The first time I remember feeling this kind of confusion, I was in a different sleepy town. After graduating from university with no real plan, I followed another student’s idea and moved to Spain to teach English. I remember Spain as a cocktail of excitement and loneliness, exuberance and confusion. Alongside some of the highest highs of my life—being able to travel beautiful places on a whim—I felt deeply lost, like a ship wandering the sea. I had a newfound freedom and a sense that my world was opening, but it was shrouded in confusion and loneliness.
For a long time, I thought isolation was what sent me spiraling. In retrospect, it may have been something simpler: I didn’t have a plan. I lacked direction. While I was there, I fell back on curiosity and inspiration. I wrote endlessly on blank white sheets of paper, scratched with harsh strokes of bloody red ink because I only had one red pen. When the teaching program ended and summer arrived, I panicked. What do I do next? The easiest path is always the one you’re already on. I made a shoestring plan to return and teach the following year, though my heart wasn’t in it. That plan even included a return ticket to Spain. But once I was home, I committed instead to becoming a geology professor—and I never returned to Spain.
With a new plan, I was on fire. Those were great days. I was doing something I enjoyed and pursuing a dream. I attacked my goal with intensity, spending a year taking classes while working on the side, then tackling the arduous process of applying to graduate schools. That meant conferences, networking, and a lot of faith. It paid off when I landed in San Jose, California, two years later. Then came the next turn of the pattern.
About a two years into my Master of Science program, I began struggling with the tedium of research. I lost faith in the plan. I loved teaching, but I hated the grind of research. I despised hearing, again and again, that my work wasn’t good enough—especially while barely staying afloat financially. I couldn’t imagine enduring another five or six years of this in a PhD program. I slogged through the remainder of the degree and graduated two years later than planned. What followed was another period of wandering, one that eventually led me here—to Todos Santos, Mexico.
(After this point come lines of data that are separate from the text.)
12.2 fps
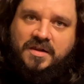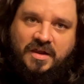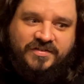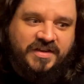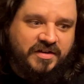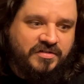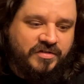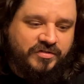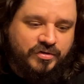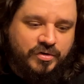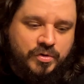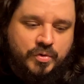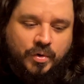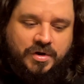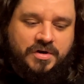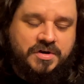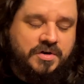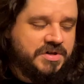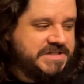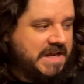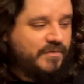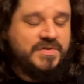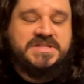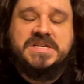Los Angeles or New York or San
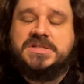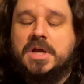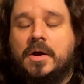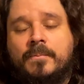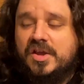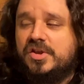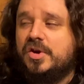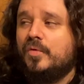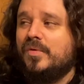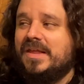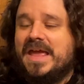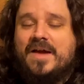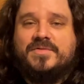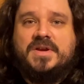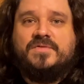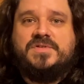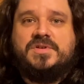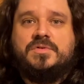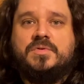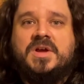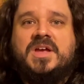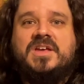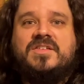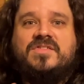Francisco, you don't really have enough to
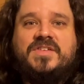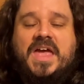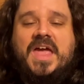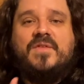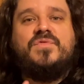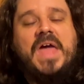save.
I needed money, so I took the first geology job I could find. I held onto a living situation that didn’t satisfy me. I never really made new plans, and when I did, they were loose and half-hearted. I struggled to form a vision I could truly believe in. Now, sitting here in Todos Santos, I see the pattern clearly. Having a plan matters—but not just any plan. It has to be one my heart is fully in. For the first time in a while, instead of rushing into the next thing, I’m choosing to value the uncomfortable space of not knowing what to do next.